Das große Flattern

Griechenland Ohne den IWF im Boot wollte Angela Merkel kein drittes Hilfsprogramm für Athen genehmigen. Der Währungsfonds offenbart nun einen keineswegs überraschenden Eigensinn
Ausgabe 32/2015
Am Boden: Am 3. August hat die Börse in Athen wiedereröffnet
Am Boden: Am 3. August hat die Börse in Athen wiedereröffnet

Foto: Aris Messinis/AFP/Getty Images

Niemals kann Griechenland eine Schuldenlast von absehbar 200 Prozent der Jahreswirtschaftsleistung tragen, schon gar nicht nach den seit 2010 von der Troika verordneten Aderlässen. So hört der Internationale Währungsfonds (IWF) auf den Rat seiner Ökonomen und besteht auf einem Schuldenschnitt.

Das ist pikant, immerhin hat Angela Merkel den IWF ins Boot geholt.

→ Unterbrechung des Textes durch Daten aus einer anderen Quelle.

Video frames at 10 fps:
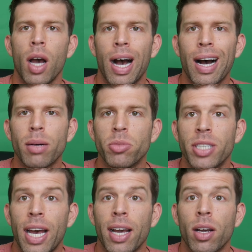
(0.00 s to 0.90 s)
I'm
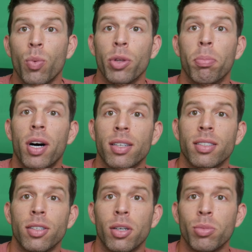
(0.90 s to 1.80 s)
Zach with Box
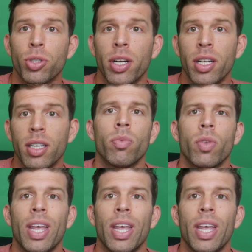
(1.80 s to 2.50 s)
Alarm Trading.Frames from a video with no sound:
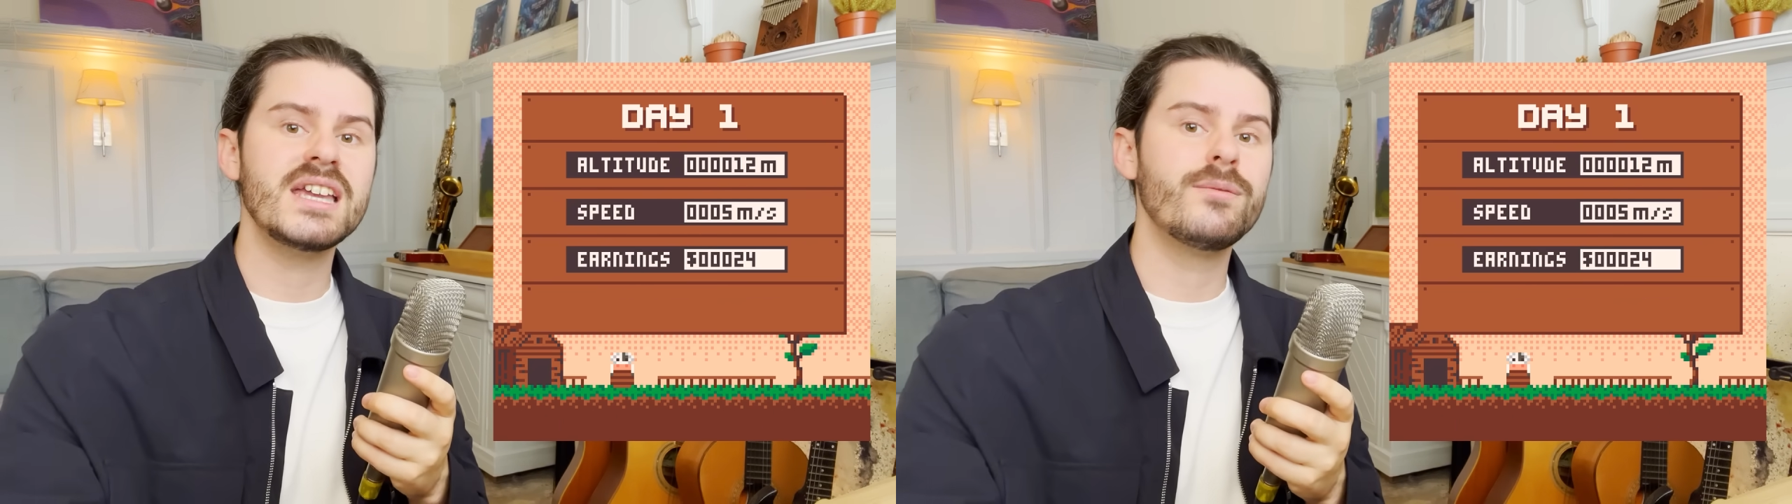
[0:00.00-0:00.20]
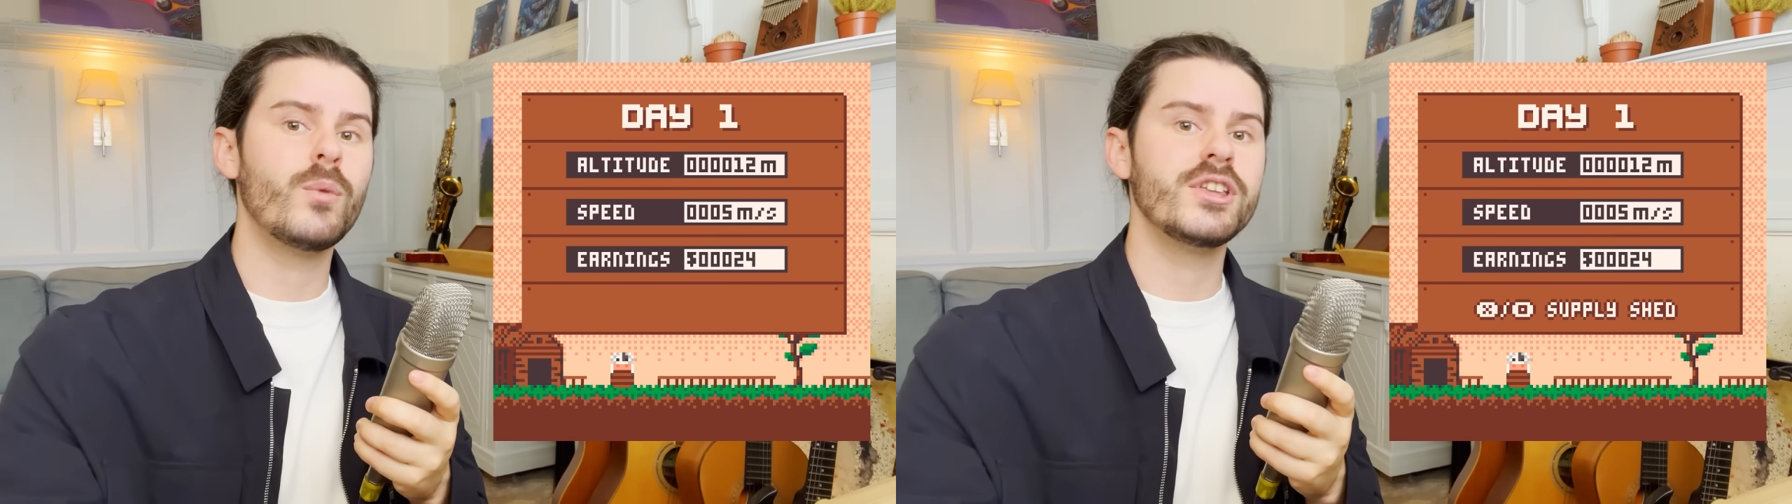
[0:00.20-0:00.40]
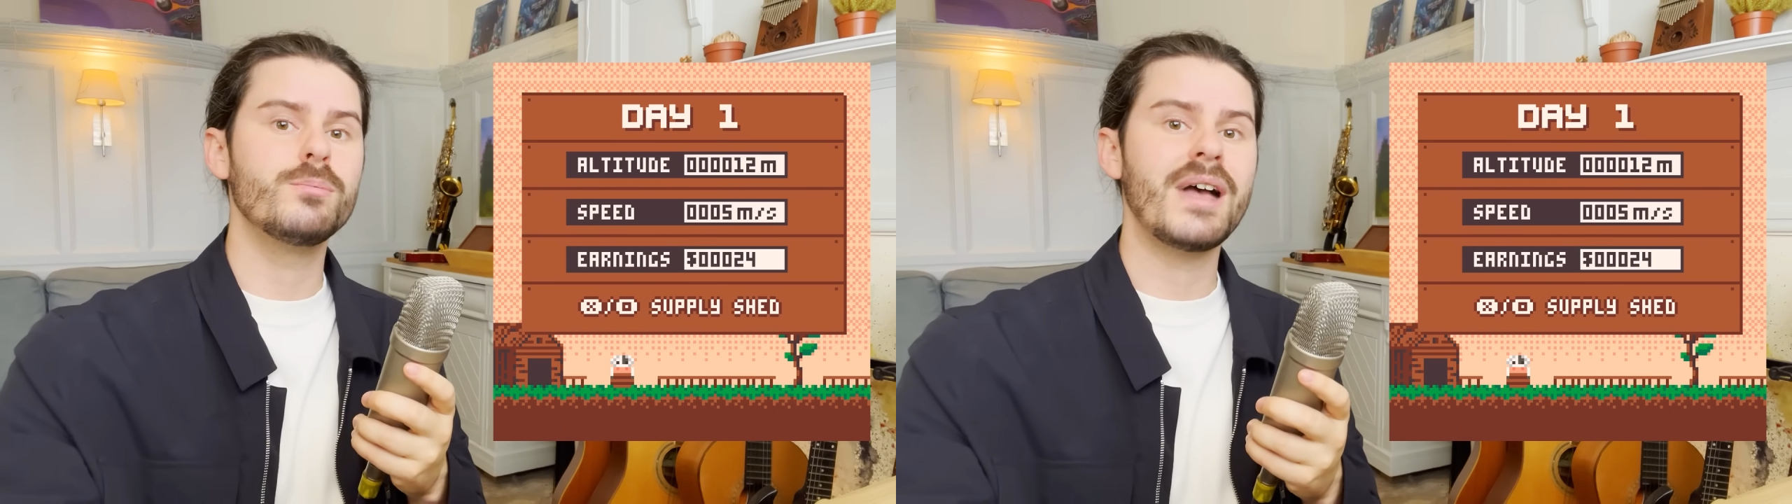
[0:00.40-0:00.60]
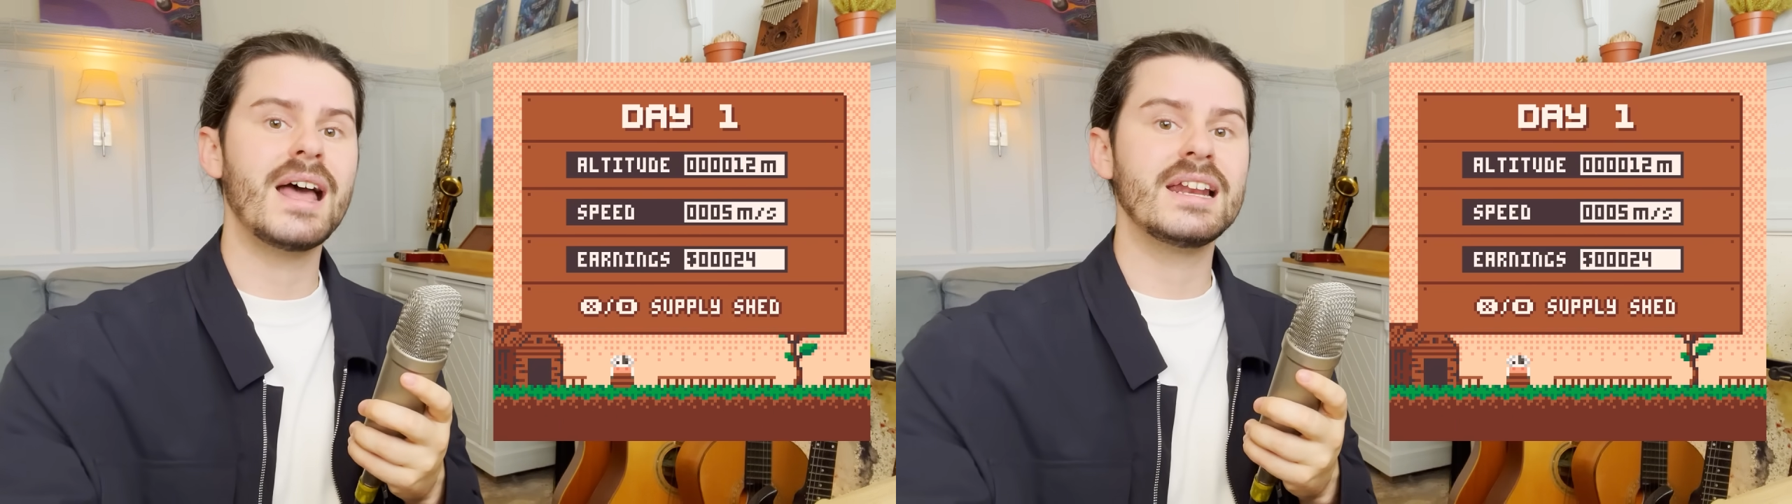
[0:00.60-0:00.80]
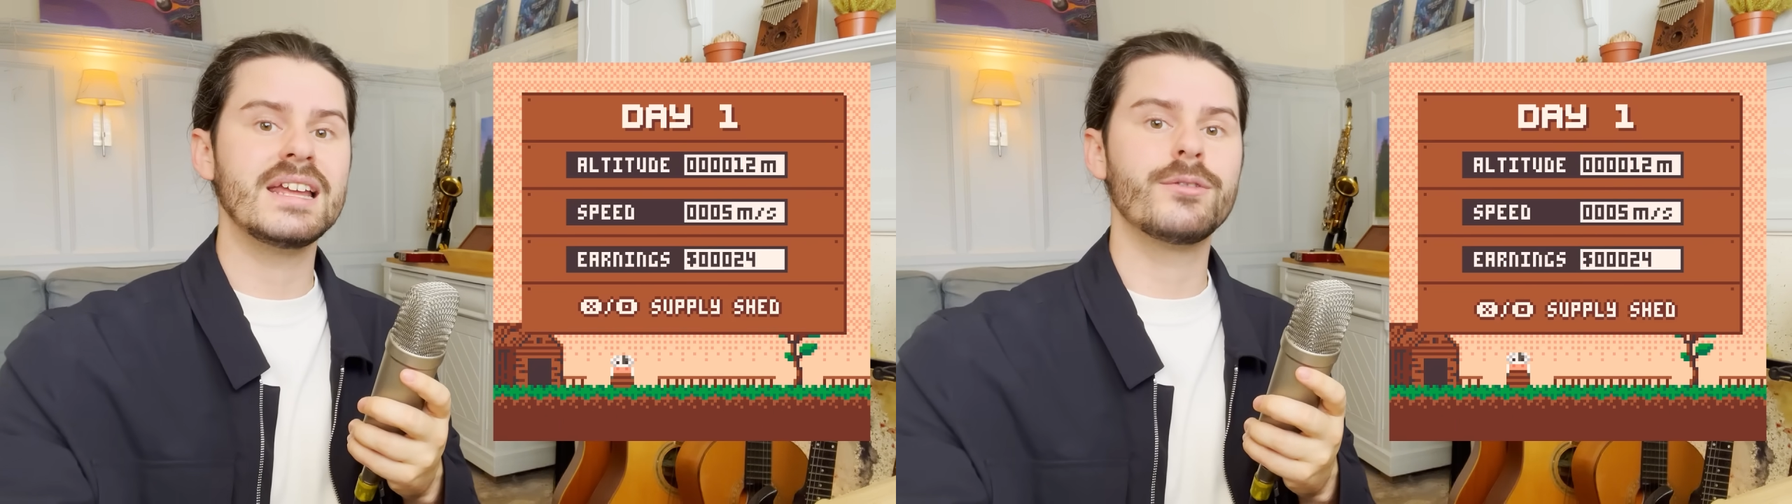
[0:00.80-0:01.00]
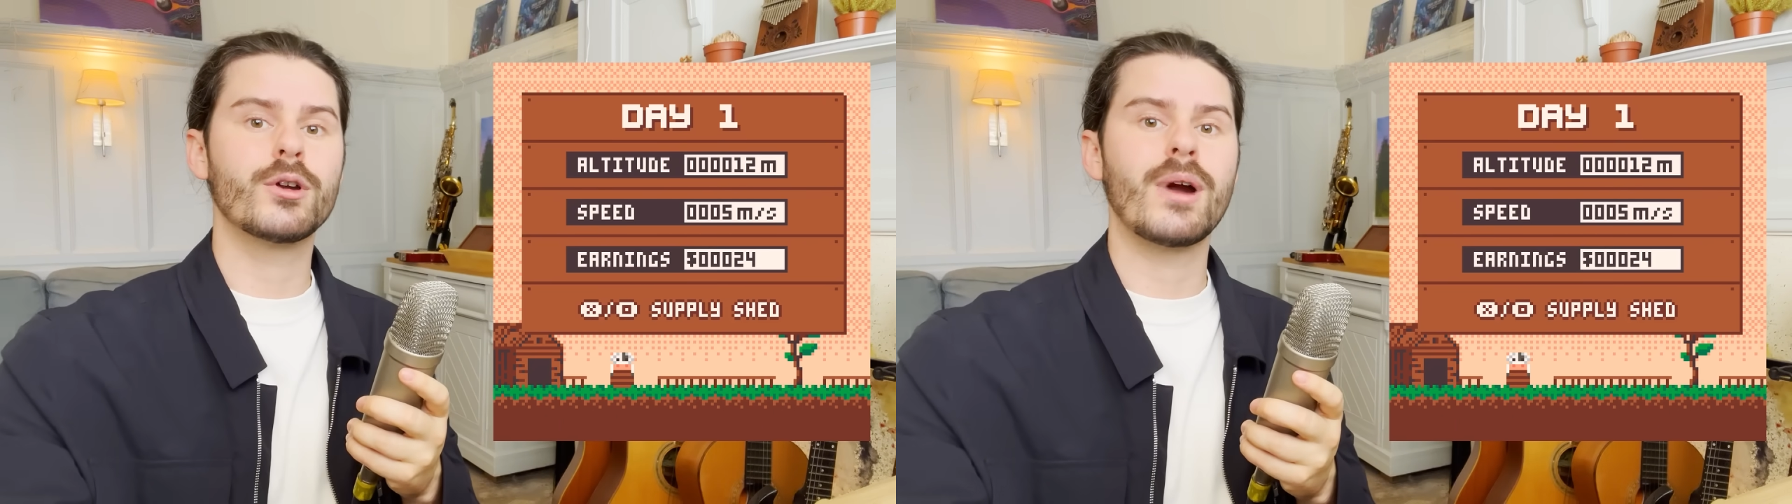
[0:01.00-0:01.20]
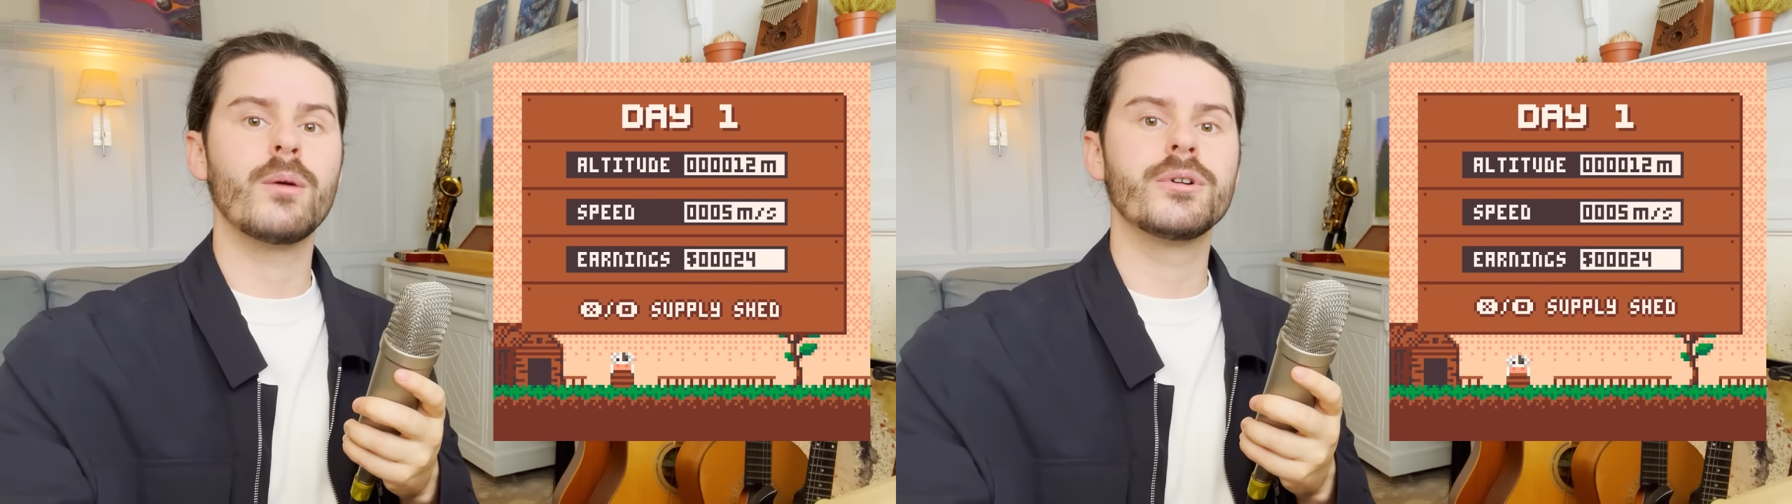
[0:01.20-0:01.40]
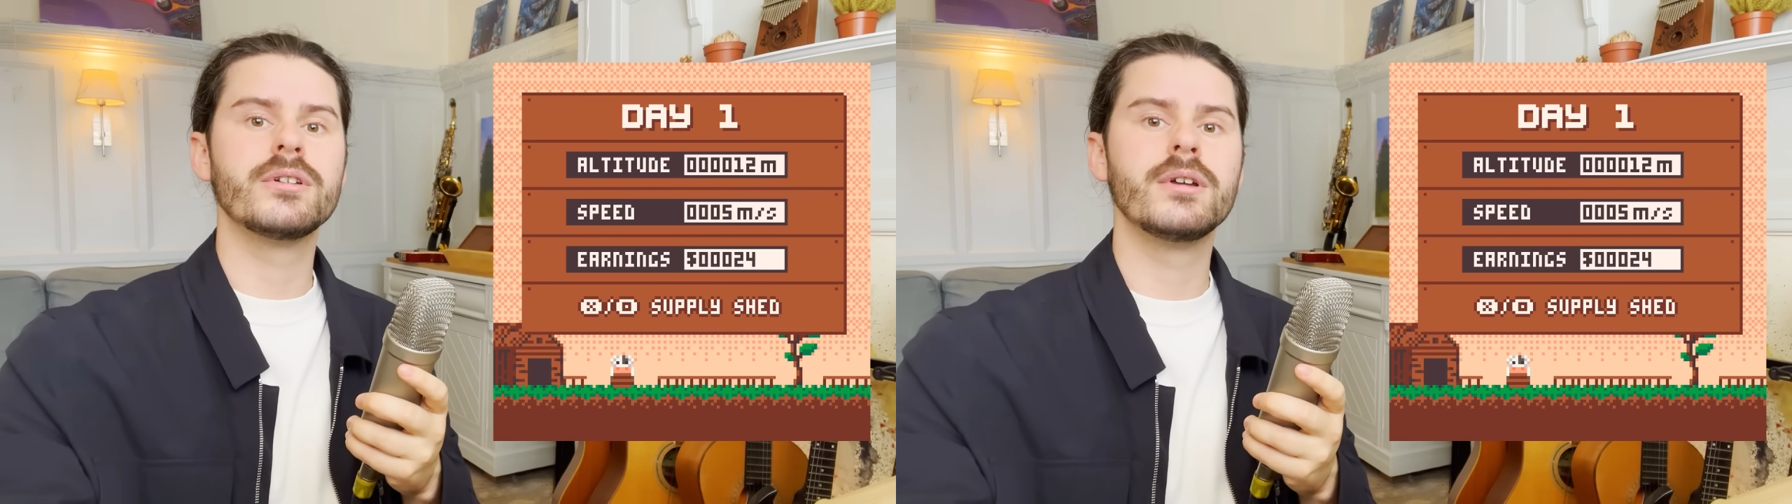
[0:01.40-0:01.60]
even when you barely leave the
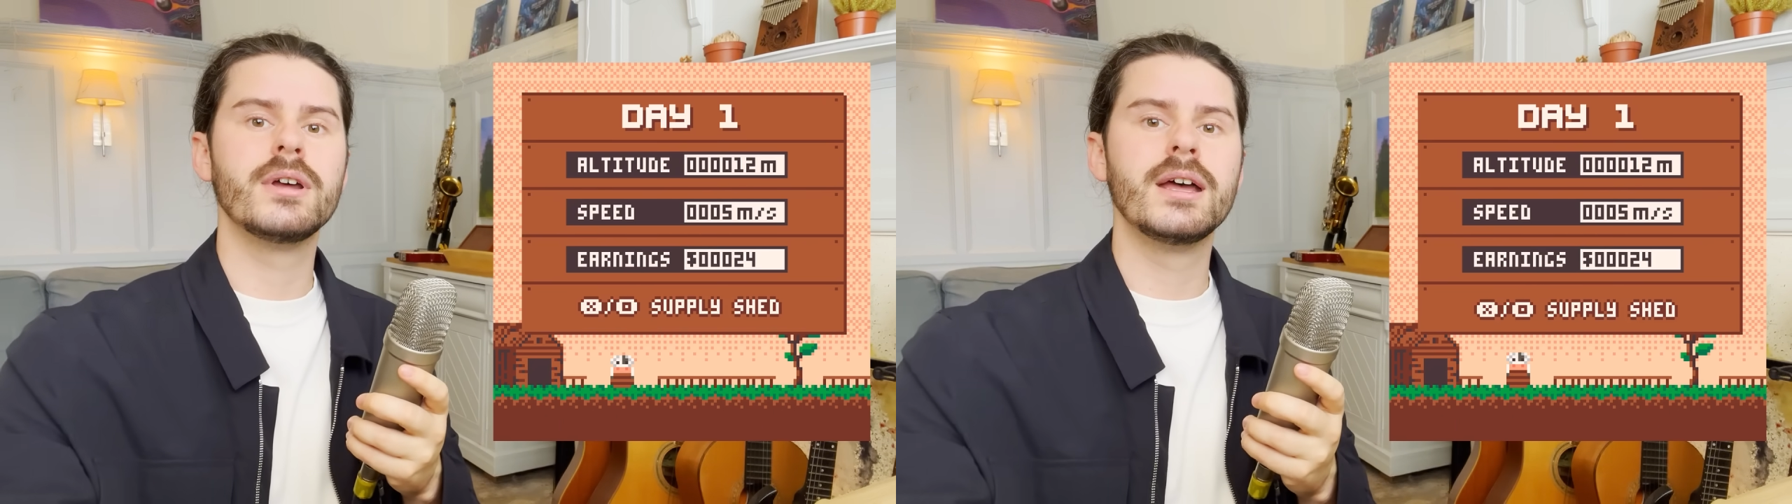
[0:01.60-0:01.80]
ground.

Die Sparkommissare aus Washington sollten schlaffen Europäern auf die Finger schauen. Ohne den IWF kein drittes Hilfsprogramm für Athen, sagt Merkel. Nur leider spielt der IWF nicht mehr so mit, wie die Kanzlerin das wünscht. Er will nur dann Verhandlungspartner bleiben, sollten sich die übrigen Gläubiger beim Thema Schuldenschnitt bewegen. Das hieße, entweder Schuldenerlass um 50 Prozent (und mehr) oder Moratorium, um die Verbindlichkeiten für 25 Jahre oder länger einzufrieren, bis die griechische Wirtschaft so weit erholt ist, dass sie Zins und Tilgung schultern kann.

Woher kommt der Sinneswandel beim IWF? Man wusste es von Anfang an besser und hätte sich niemals auf die deutschen Spardogmen einlassen dürfen. Der IWF wusste seit den 90er Jahren, dass eine Schulden- oder Haftungsübernahme durch Dritte schnell und gründlich über die Bühne gehen muss. Genau das Gegenteil von dem, was im Fall Griechenland passiert ist. Auch begriff der IWF bereits in den 80erJahren, was herauskommt, wenn man privaten Banken Schrottpapiere abkauft, um sie vor Verlust zu bewahren: nichts außer der Verwandlung fauler privater in faule öffentliche Kredite. Schließlich konnte der IWF in jener Zeit gleichsam antizipieren, dass strikte Austeritätspolitik in einer Abwärtsspirale endet. So klar wie im Fall Griechenland vollzog sich das bis dahin freilich noch nie.

Folglich müsste der IWF sich selbst verleugnen, wollte er beim Tauziehen um Griechenland weiter so mitwirken wie gehabt. Seine Gesandten gehen auf Distanz und halten einen Ausstieg für denkbar. Das will Angela Merkel partout vermeiden und auf keinen Fall ohne den IWF vorgehen. Bleibt sie stur, ist ein Scheitern der jetzigen Verhandlungsrunde denkbar und der deutsche Finanzminister bekäme doch noch seinen Grexit. Ohne Eingreifen der EU-Kommission, Frankreichs und Italiens wird der schwerlich aufzuhalten sein. Immerhin hat Athen Ende der Woche 186 Millionen Euro fristgerecht an den Internationalen Währungsfonds (IWF) zurückgezahlt.